Though rooted in a fragment of the truth, and too often waved around as a full-proof opt-out card, fathering is often spoken about with accompanying grins and laughter. On my shelf is a book from 1928: On Being a Father, by A.M. and K.E. Walker. It is a most light-hearted guide to what is perhaps the most important of all human endeavours: the care, nurture and education of children. Here’s a brief taster:

‘If the care of children were to be entrusted to men, most babies would go hungry and dirty and any feeling of paternity that existed would be stifled by the tedium and irritation of looking after them. It is as fortunate for children as it is for the men that the duties of paternity are restricted. If it were not so one might tremble for the safety of the human race.’

We may laugh and yet … fatherhood has a shadow over it. We just don’t always know what we’re doing or supposed to be doing. And our minds – and bodies – so often wish to be elsewhere. And yes, uncertainty and frustration are valid as feelings because they do what feelings always do: simply rise up, unbidden.
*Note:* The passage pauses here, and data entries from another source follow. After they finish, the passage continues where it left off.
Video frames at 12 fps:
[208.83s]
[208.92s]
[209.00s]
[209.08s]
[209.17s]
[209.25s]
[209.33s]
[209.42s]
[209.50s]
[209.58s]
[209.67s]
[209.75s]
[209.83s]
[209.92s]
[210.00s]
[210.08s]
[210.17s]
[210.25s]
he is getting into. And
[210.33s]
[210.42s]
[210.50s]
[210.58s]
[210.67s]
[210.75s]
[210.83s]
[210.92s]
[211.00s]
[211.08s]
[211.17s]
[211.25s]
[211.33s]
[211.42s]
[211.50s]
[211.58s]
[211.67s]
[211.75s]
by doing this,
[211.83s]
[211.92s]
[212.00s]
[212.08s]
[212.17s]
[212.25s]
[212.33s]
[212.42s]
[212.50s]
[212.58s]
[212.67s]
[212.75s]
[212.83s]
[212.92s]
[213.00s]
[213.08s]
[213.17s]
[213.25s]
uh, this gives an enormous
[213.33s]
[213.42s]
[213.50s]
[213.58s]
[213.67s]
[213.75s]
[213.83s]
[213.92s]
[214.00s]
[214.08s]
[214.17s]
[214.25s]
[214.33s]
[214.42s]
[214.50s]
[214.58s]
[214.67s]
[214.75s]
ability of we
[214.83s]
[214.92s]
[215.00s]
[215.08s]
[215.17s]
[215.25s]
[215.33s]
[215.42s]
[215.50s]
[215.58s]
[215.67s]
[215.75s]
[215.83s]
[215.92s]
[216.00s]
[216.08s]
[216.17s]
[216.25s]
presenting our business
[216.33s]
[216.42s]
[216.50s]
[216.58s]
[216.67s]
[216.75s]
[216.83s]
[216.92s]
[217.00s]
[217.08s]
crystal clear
But we not obliged to take the next step - a case of translating the sentence ‘I find this really hard’ into ‘I’ll disappear now so I don’t have to keep doing this’. The economic fall-out from the Covid-19 pandemic will hit women harder than men – which also goes for the three months of the actual lockdown. Plenty of stuck-at-home fathers have been reluctant, so female friends tell me, to sharing out equally the daily domestic round. In the midst of the pandemic has returned, or so it would seem, that old chestnut that we men are just not very good at multitasking. That 1928 view of fathering suddenly looks less out-of-date than at first glance. 
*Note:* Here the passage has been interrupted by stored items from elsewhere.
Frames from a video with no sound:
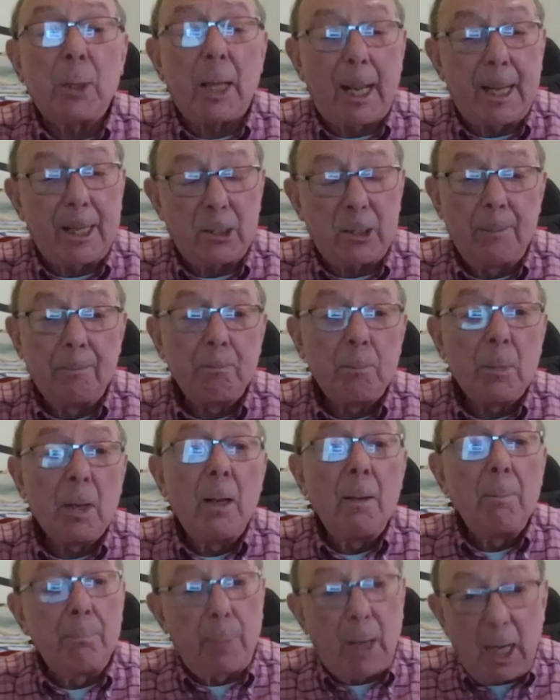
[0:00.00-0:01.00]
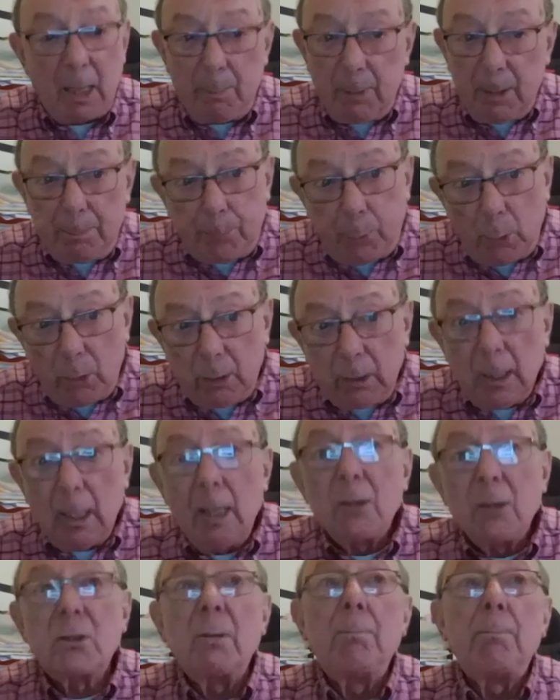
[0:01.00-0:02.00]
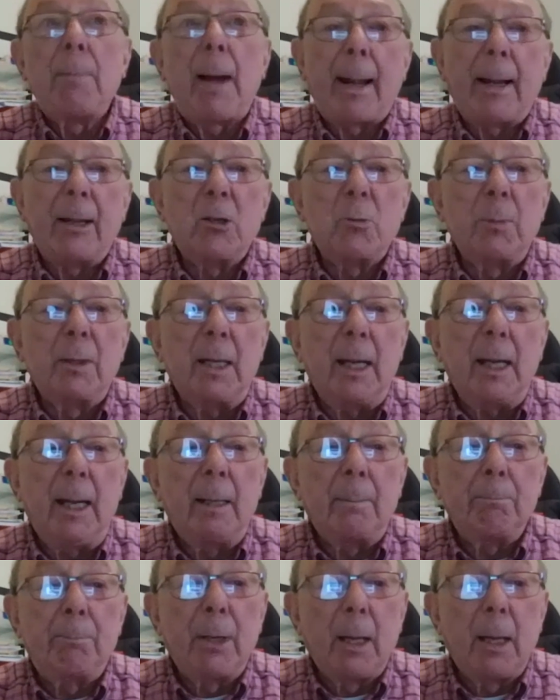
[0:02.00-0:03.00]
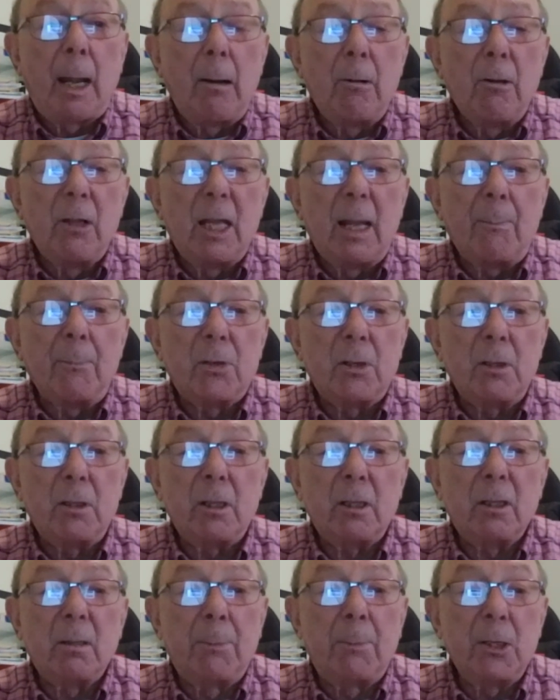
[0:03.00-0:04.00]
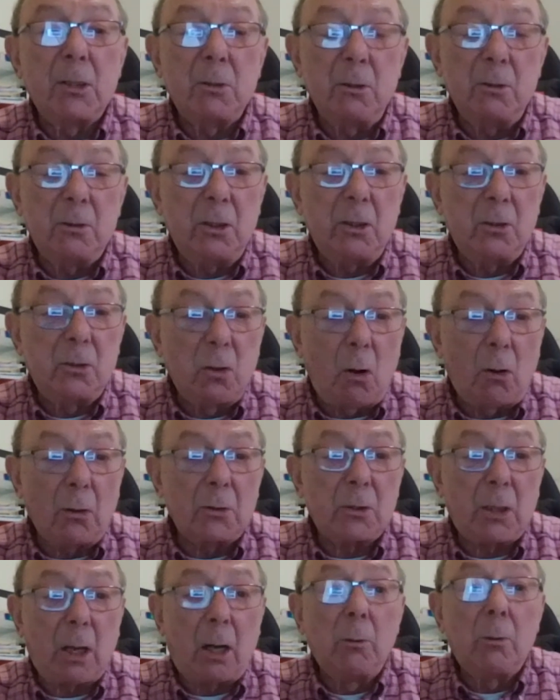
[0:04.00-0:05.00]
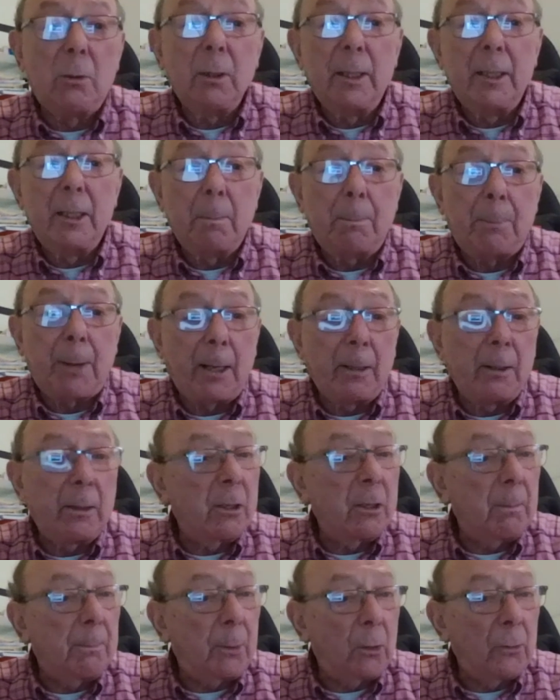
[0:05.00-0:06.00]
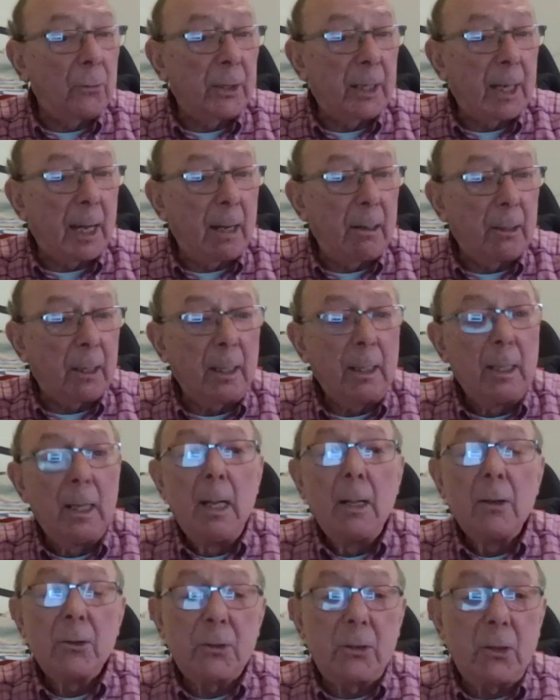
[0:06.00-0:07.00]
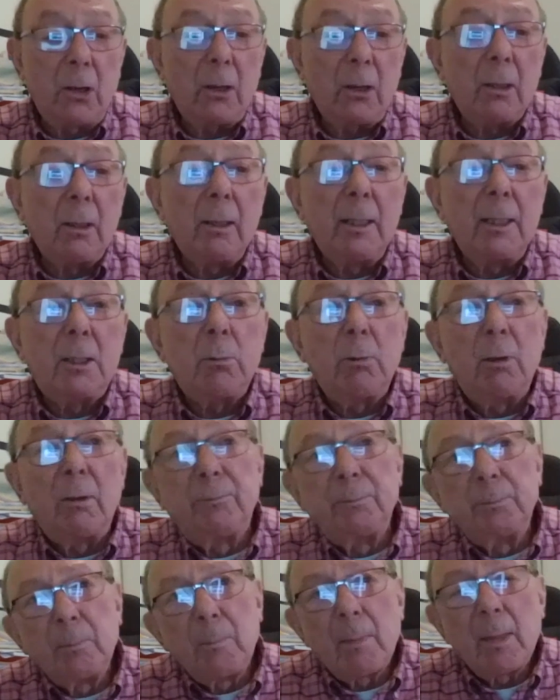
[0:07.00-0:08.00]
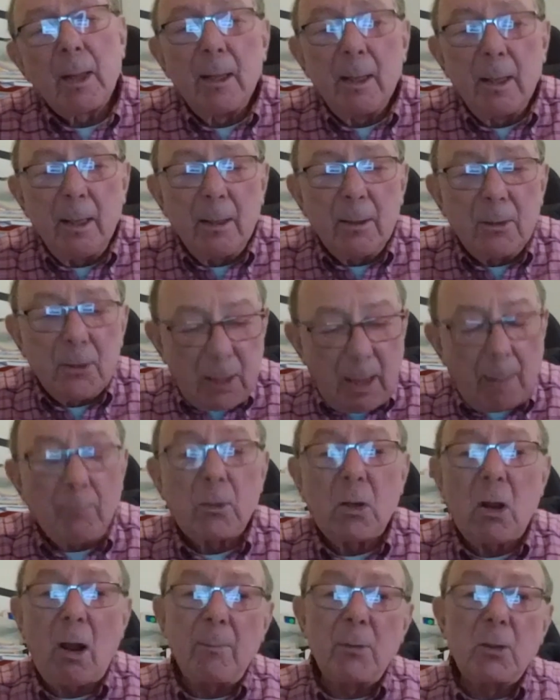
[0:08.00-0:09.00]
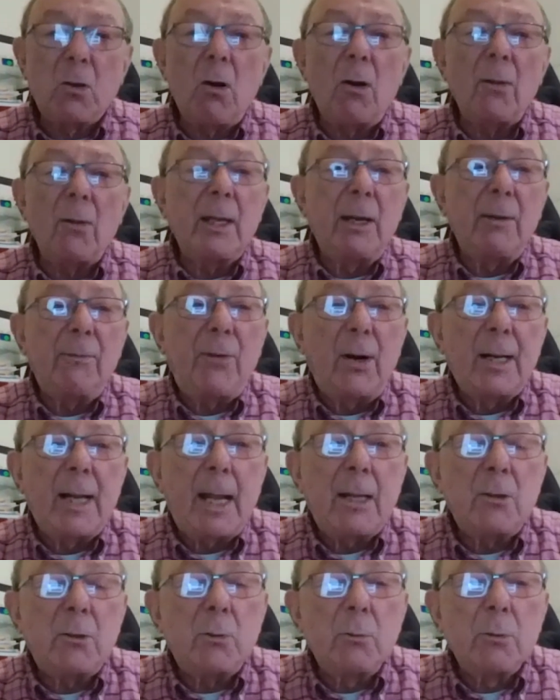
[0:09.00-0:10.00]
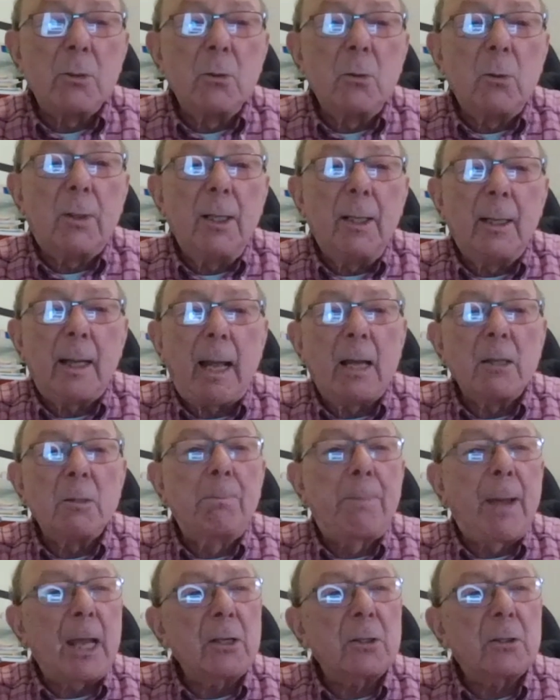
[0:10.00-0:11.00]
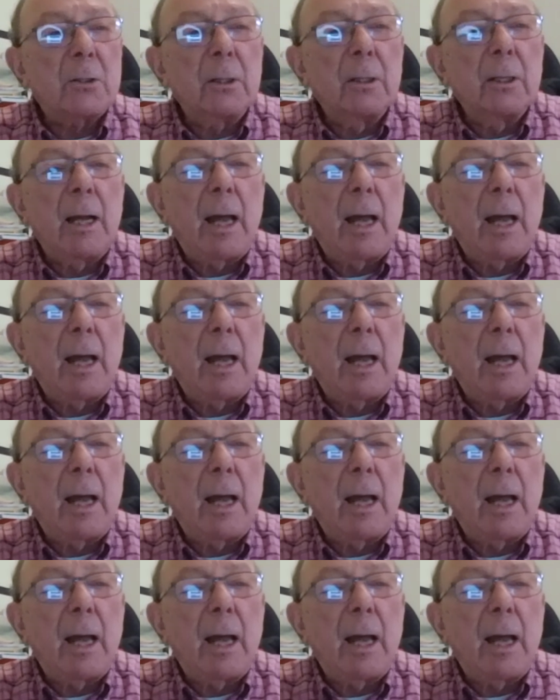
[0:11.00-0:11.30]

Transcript: place, maybe put some management in below them so that the business is not totally dependent upon the owner. Certainly to have sometimes got their financials looking as best,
But to go on at length about the pressures and the pains of parenting is to tell a most one-sided story. The profound bonds and connections we experience with our children matter enormously to most men, though I for one routinely overlook them and instead keep myself a-wallowing in my irritated moods and curbed freedoms. When I’m not with my sons I worry about them all the time; part of me just wants to be around them, trying - though in vain, mostly - to keep them happy and safe all of the time. But I don’t necessarily want to be with them all the time (nor they with me). Fathering, and mothering, is a task of such enormous subtlety: we aim to provide the right amount of freedom for our children to grow in but not so much that it starts to slide into indifference, or worse, unconscious neglect. We passionately hold them close when distress and fear wash over them, but at the same time we know we must also create for them an opening out onto the world from which they may, of course, never return. Fathering, just like mothering, is often a most thankless task.

My hope, at the end of the day, is to be the ‘good enough’ parent. And for someone at my level of self-doubting, even this feels like a bit of a grand claim at times! But I may need to let go of my striving and my disappointments a bit more often for the repeated parental pattern of falling down and getting back up again may well be amongst the most valuable lessons I can perform for my children. For they, more than likely, will in due course go through the same falling down and getting up cycles with their children. And at this point they will start to ask themselves: What did I really get handed to me by my father? What in it was truly good and what, perhaps, less-than-good? Dear old Dad, I know he tried and did his best! I can give him that now and forgive him his moments of losing it.